Sunday, February 18, 2007

Book Review: The Go Point by Michael Useem

Michael Useem, a professor of management at the Wharton School at the University of Pennsylvania, grabs your attention early on in The Go Point: When It's Time to Decide. He analyzes the decisions behind the deaths of some highly experienced firefighters who'd been battling a blaze on Storm King Mountain in Colorado.


Useem's technique is to go on site and trace the key points in the decision trail. At one point, a group of firefighters who are studying the decisions are timed as they run over the same ground that the doomed firefighters had to traverse in their flight from the flames. Most don't make it to the top of the ridge that would have meant the difference between life and death.

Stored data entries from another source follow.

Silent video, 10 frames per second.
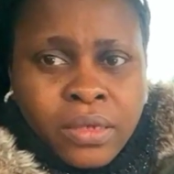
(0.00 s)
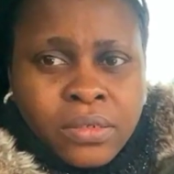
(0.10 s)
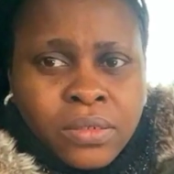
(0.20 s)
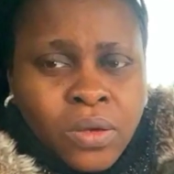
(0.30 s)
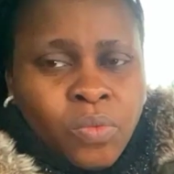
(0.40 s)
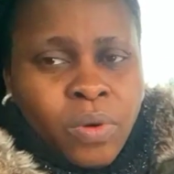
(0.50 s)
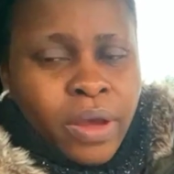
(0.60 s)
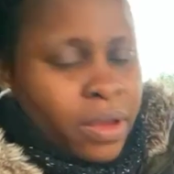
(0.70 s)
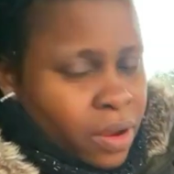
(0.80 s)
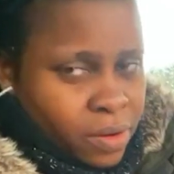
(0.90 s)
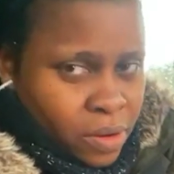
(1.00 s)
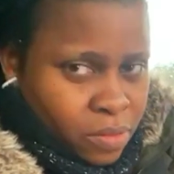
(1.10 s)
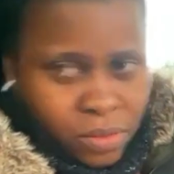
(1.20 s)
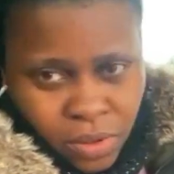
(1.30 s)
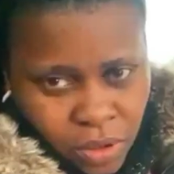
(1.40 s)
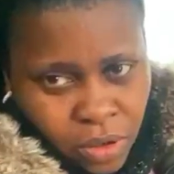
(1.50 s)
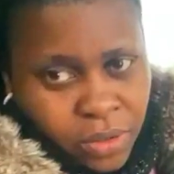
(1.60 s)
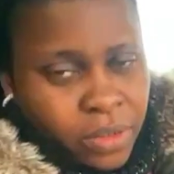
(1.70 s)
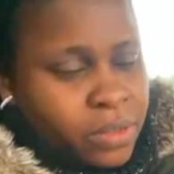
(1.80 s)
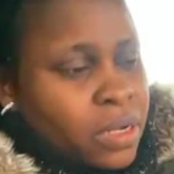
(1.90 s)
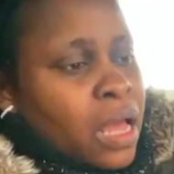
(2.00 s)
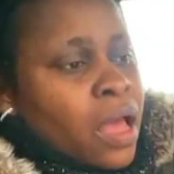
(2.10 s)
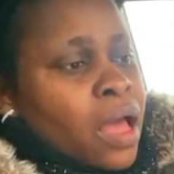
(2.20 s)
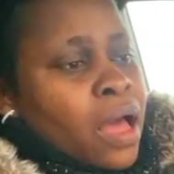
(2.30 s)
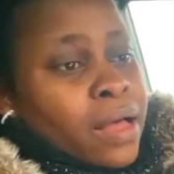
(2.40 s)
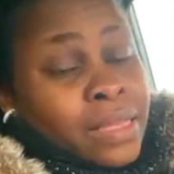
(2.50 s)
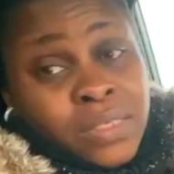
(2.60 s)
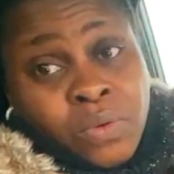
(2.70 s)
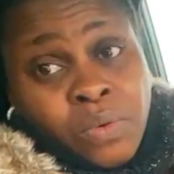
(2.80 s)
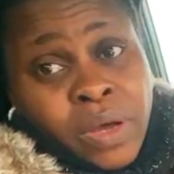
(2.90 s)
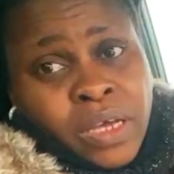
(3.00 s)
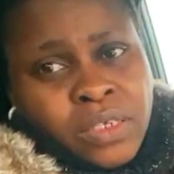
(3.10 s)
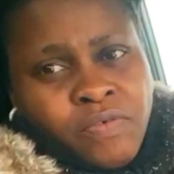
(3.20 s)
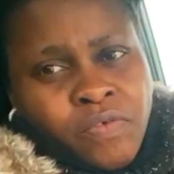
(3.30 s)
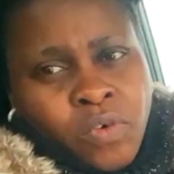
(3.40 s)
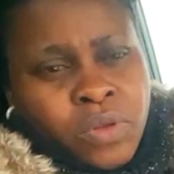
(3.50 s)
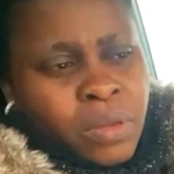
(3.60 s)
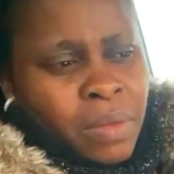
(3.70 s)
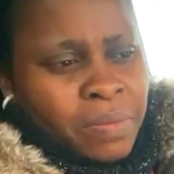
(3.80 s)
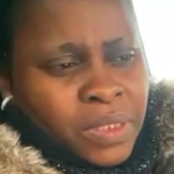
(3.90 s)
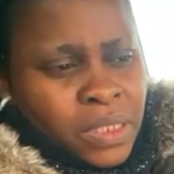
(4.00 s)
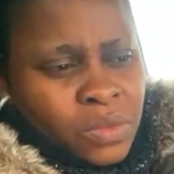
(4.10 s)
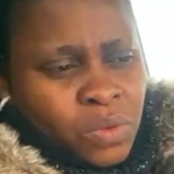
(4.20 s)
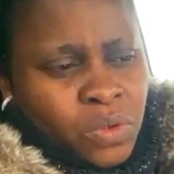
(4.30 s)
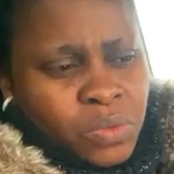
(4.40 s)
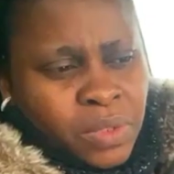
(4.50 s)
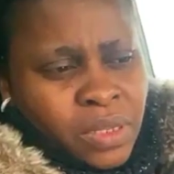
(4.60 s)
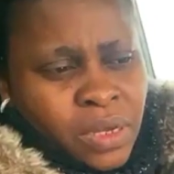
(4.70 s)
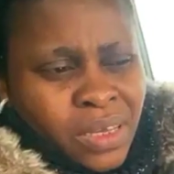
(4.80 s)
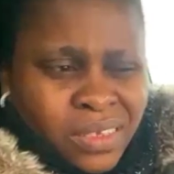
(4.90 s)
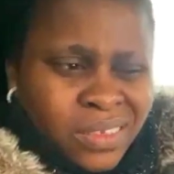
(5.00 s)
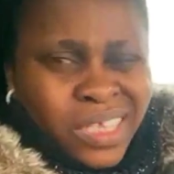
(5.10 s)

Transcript: somewhere around London, and that's what we're heading for. On the map, it says we're going to be there in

Useem notes: However you word it, the odds are good that anyone who has been through the Wildland Fire Leadership Development Program will be far better prepared to deal with two of the three root causes of the suboptimal decisions that plagued leaders on Storm Mountain in July 1994: inadequate preparation for decision making and high stress. Separately, the fire service has attacked the third root cause - ambiguity of authority - by sharpening and better instilling the principles of unequivocal responsibility when on a fire line.


Useem's book contains other examples of decision making that go beyond the board room, such as Robert E. Lee's decision to order Pickett's Charge during the battle of Gettysburg and Roberto Canessa's decisions when he and other passengers struggled to survive the aftermath of a plane crash in the Andes in 1972.
One point that bothered me was Useem's willingness to embrace, in a "When All Else Fails" section, the use of nonanalytical log-jam breakers such as the use of signs. For example, Rick Pitino is trying to decide whether to leave the NBA and coach the University of Louisville Cardinals when a cardinal flies onto the porch and lands on the table in front of him. Pitino took that as a sign. Useem sees that interpretation as a recognition of what Pitino truly wanted to decide. Using signs could be a pretty sizable loophole in any decision making process if all else has not failed and yet, given Useem's condition that all other options have been exhausted, it may be a way of breaking through indecision.
Although Useem's book contains plenty of thought-provoking cases, the section that may be the most heavily used by executives and managers addresses what to do when authority is not bestowed, responsibilities are unfamiliar, analysis is bogged down, agreement is too rapid, thinking is constricted, failure is repeated, and warring factions exist. Michael Useem's templates provide real solutions.
If I were to recommend a single book on decision making, it would be The Go Point. The reasons are simple. Michael Useem has written an interesting, highly readable, non-academic, volume containing guidelines that can be applied to any workplace. His on-site case studies are memorable and, in some instances, haunting.